I've done that in the past plenty of times, but I want to point something out to you that nothing could be further from the way that things ought to be. It gives an entirely wrong view of God, a wrong view of Christ, and a wrong view of the church, and a wrong view of the gospel to talk and act that way and to conduct a supposed ministry in that way. You see, the truth of the matter is that Christ has made it very plain that who he is and the way that he thinks and what he does is completely contrary to the spirit of the world, and so it is important for us to recognize the difference in the spirit of Christ, the difference in the nature of God from what the world does, and that has just massive implications for everything. It has massive implications for the way that you think about Christ. It has massive implications for the way that you respond to the gospel, for the way that you conduct the church, and it has massive implications for the way that you respond in personal relationships as we're going to see here this morning. To know Christ, beloved, is to know a spirit, is to know a disposition of character that is completely contrary to the spirit of the world, and I want to have you turn to the book of Matthew.

This is only by way of introduction. By way of Matthew chapter 20. Jesus made this very plain. He went out of his way to state that who he is and what he calls his disciples to is completely different from the way that things are done in the world, and so we should expect as we come into the church to find a different manner of life, we should expect as we live out our Christian life that true salvation reorients us and separates us from the world.

It doesn't make us like the world just with a little bit of God stuff thrown in. You see, the call to salvation is to deny yourself, pick up your cross, and follow after Christ. The call of Christ is to come out of the world, to be saved from this perverse generation, not to immerse yourself deeply into it and see how much you can be like it.

You see, the call of the gospel is out of the world, out of sin, out of judgment, into a completely different realm, and that has a lot of implications for us. Look at Matthew chapter 20 verse 25. As Jesus speaks about the way that authority and love mix with one another in his realm. In verse 25, Matthew 20, Jesus called the disciples to himself and said, you know that the rulers of the Gentiles lord it over them, and their great men exercise authority over them. It is not this way among you, but whoever wishes to become great among you shall be your servant, and whoever wishes to be first among you shall be your slave, just as the Son of Man did not come to be served, but to serve and to give his life a ransom for many.

As you read that text, it helps to do a little bit of reverse engineering on it. Christ is setting himself up as the standard and the pattern by which his disciples would live. And what he's saying is that I, as the Son of Man, as the eternal Son of God, as the Savior, as the Messiah, you must understand why I am here on earth. He said I didn't come in order that lesser beings would serve me. He said I came to serve them and to give my life a ransom for many. From his status as the eternal Son of God, he set aside the prerogatives of his deity in order to come and lay down his life to be a ransom payment for sinners, to pay the price of sin on their behalf, that they might be forgiven from sin and reconciled to God. Understand that from his position of authority, no one could have demanded that from him. We had no right, as it were, to appear before Christ and say, I think it would be a good idea for you to sacrifice your life on the cross for me.

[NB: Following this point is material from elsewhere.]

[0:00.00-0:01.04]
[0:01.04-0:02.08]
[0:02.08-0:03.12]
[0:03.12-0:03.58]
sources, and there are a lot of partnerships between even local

We don't have that prerogative. We're the creature and we're a sinful creature at that. Christ is the holy, uncreated Son of God.

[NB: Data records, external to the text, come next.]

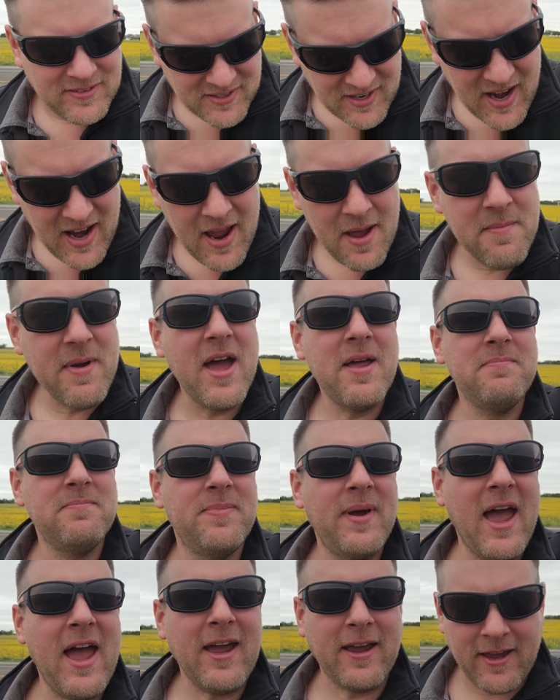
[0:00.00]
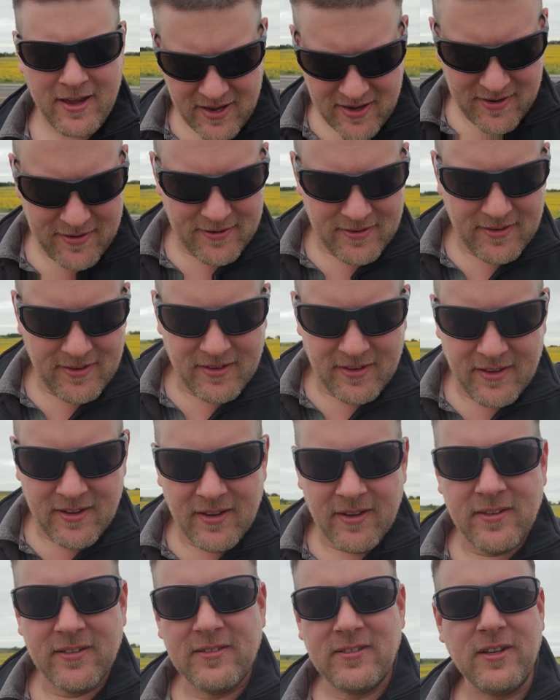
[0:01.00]
Today I'm heading back
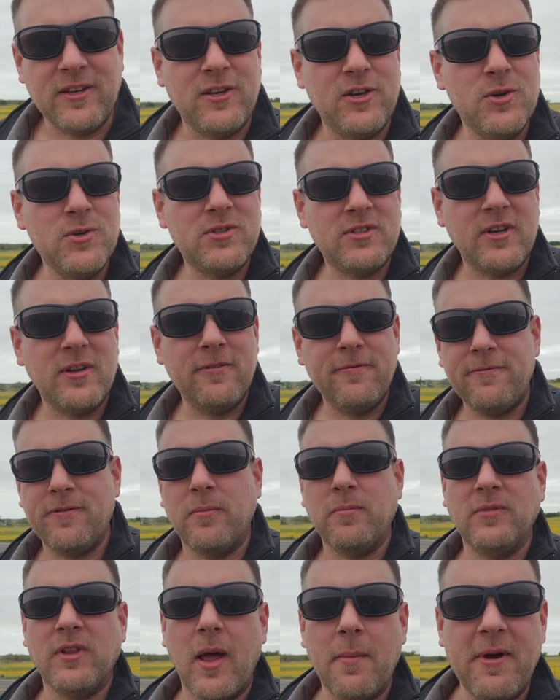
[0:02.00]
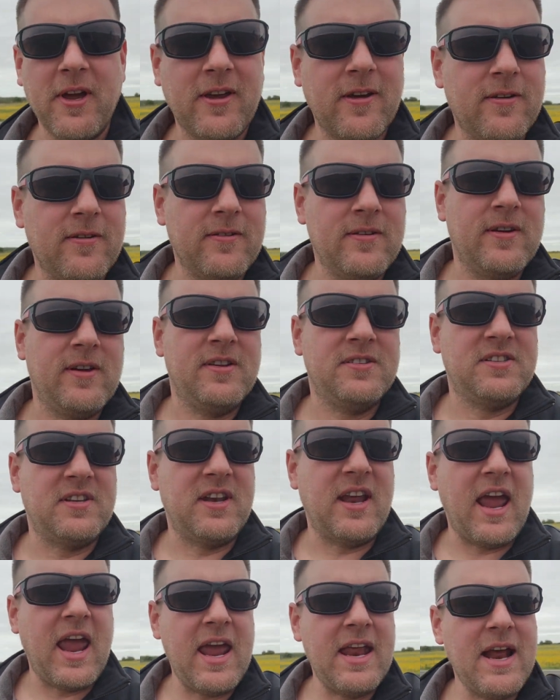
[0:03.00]
to Houston from Lubbock. It's
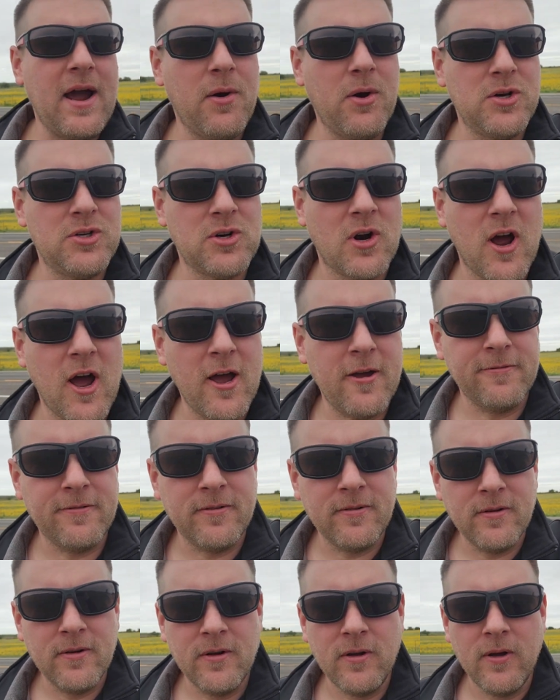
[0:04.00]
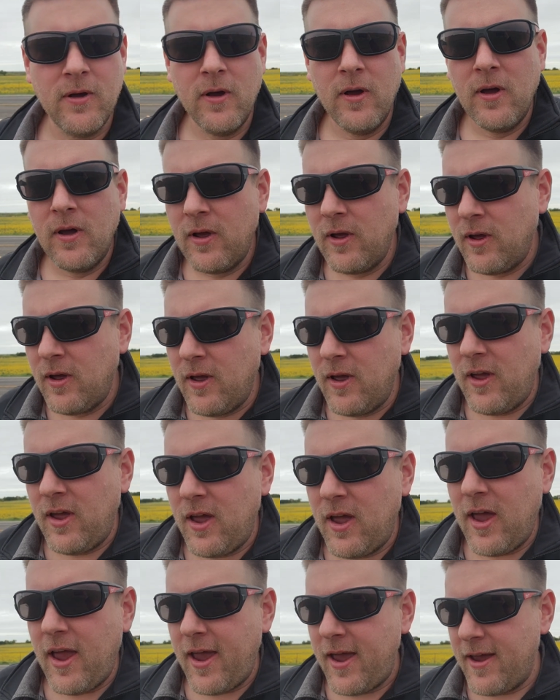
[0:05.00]
an eight hour drive
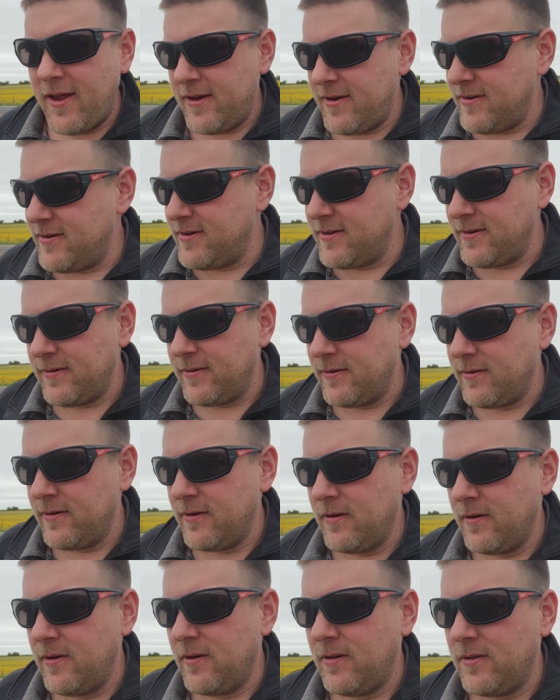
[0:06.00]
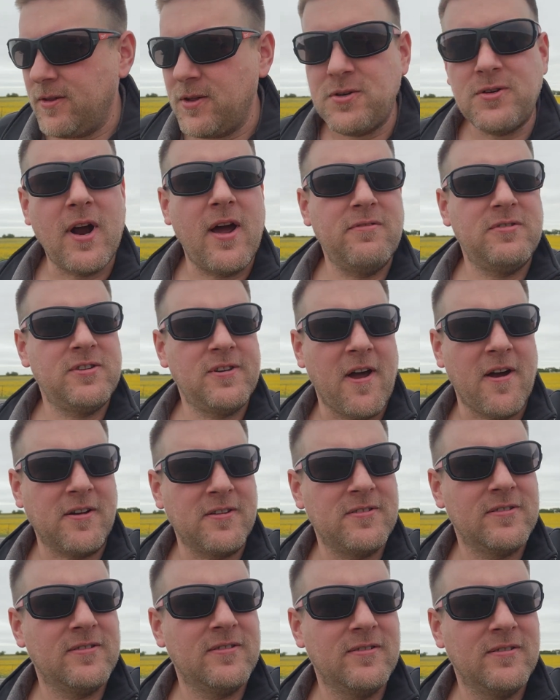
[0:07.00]
and the drive
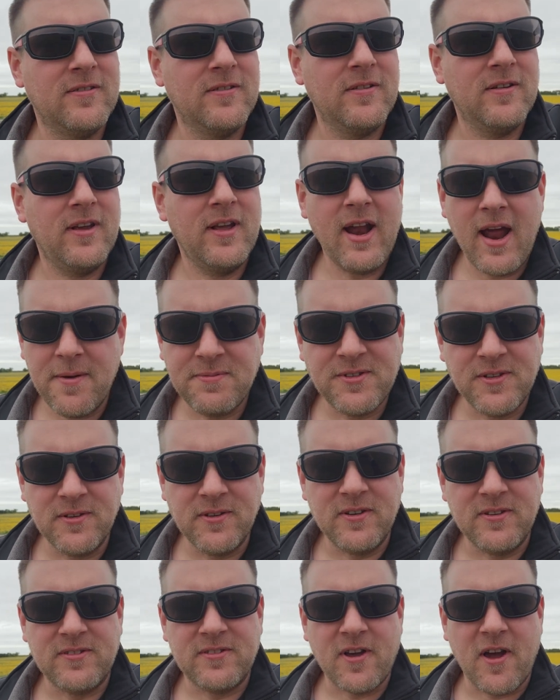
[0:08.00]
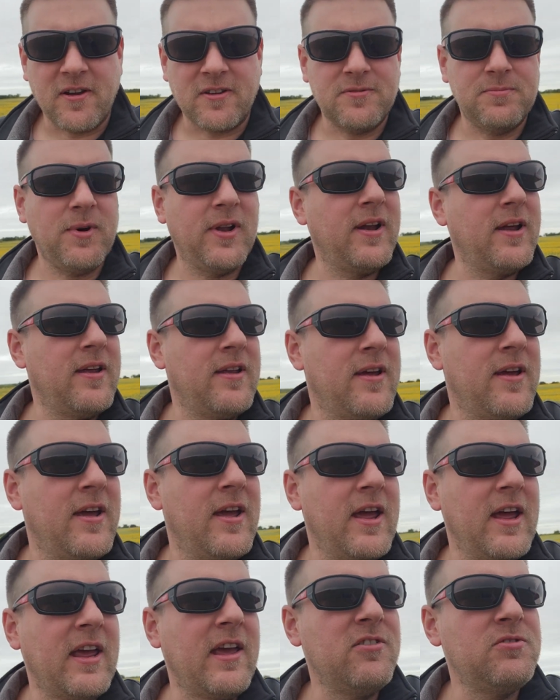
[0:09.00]
sucks. It absolutely sucks, but it,
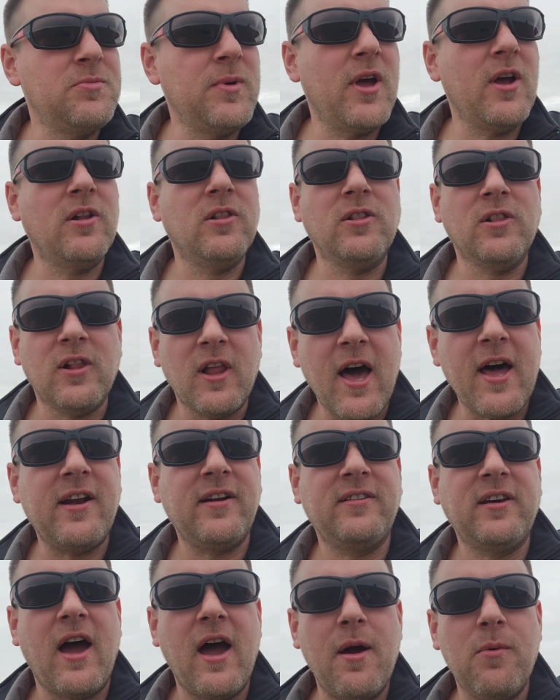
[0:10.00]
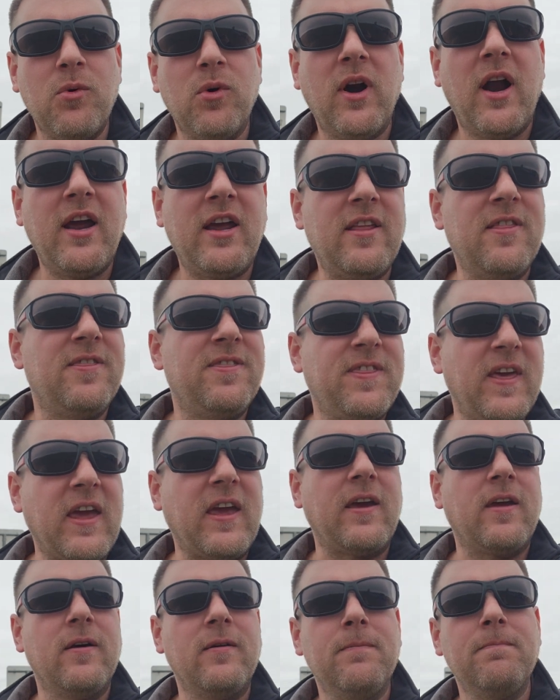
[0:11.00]
it gives me a lot of time where I can
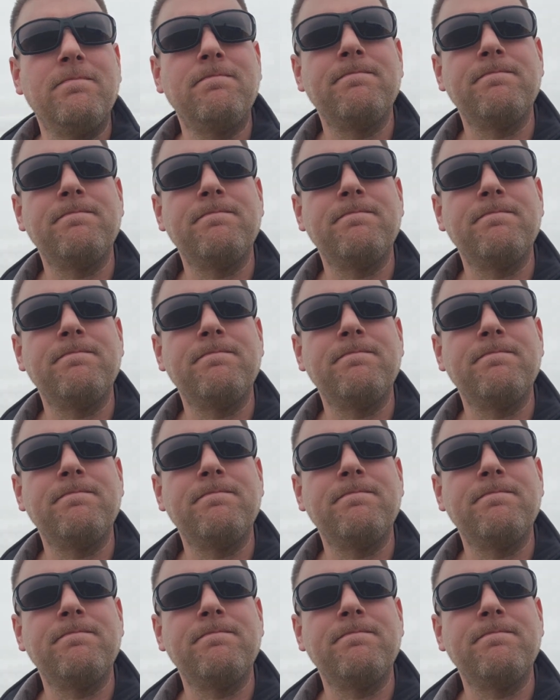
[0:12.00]
think.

No one could make a demand on him to do anything. And yet, from that position of unparalleled authority, of unparalleled prerogative, Christ says, I've come to earth not to be served, but to serve and to give my life a ransom for many. And he goes from there, again working the passage that I just read backwards, saying, therefore if you're going to be my disciple, then a like spirit would animate you as well. You see, Christ used his authority to serve his Father and to serve his people. He used his position of power and might and righteousness and grace in order to give his life as that ransom payment that would release sinners from their sin and to save them from judgment.

Beloved, this is really, really big. Even though the truths we're talking about here are really familiar in one sense, we're tapping into the way that Christ handled the authority that was his. And what he did was, rather than asserting his rights as king and compelling obedience, he took that position to serve with his own obedience and sacrificial death. What that means something for you and me, as we come to Christ in repentance and faith, 1 John 2 says, we ought to walk in the same manner as he himself walked. You see, what we're talking about here is a complete reversal, a complete separation from the way that the world thinks about authority. And in the midst of a presidential election season, nothing could be more obvious as people are grasping for authority and willing to pay any price of lies and misleading statements in order to grasp it, in order to exercise authority over people. By contrast, here we are under true righteous authority, the righteous true authority of Christ, finding that he doesn't deal with authority that way at all.

He doesn't deal with authority like the Gentiles do and lord it over them. All of those thoughts help prepare us for an unexpectedly important text for us as we go back to our study of the book of Philemon. The book of Philemon, which is just before the book of Hebrews in your Bible, I invite you to turn there. We took a one-week break last week for Communion, and now we return to our verse-by-verse study of Philemon here this morning, and you're going to see the Apostle Paul reflecting that spirit of using authority in a spirit of love in the text that is before us today, and we'll go through a text and draw some application for ourselves at the end. We're in a Philemon verse 8, look at verses 8-11, which will be our text for us this morning.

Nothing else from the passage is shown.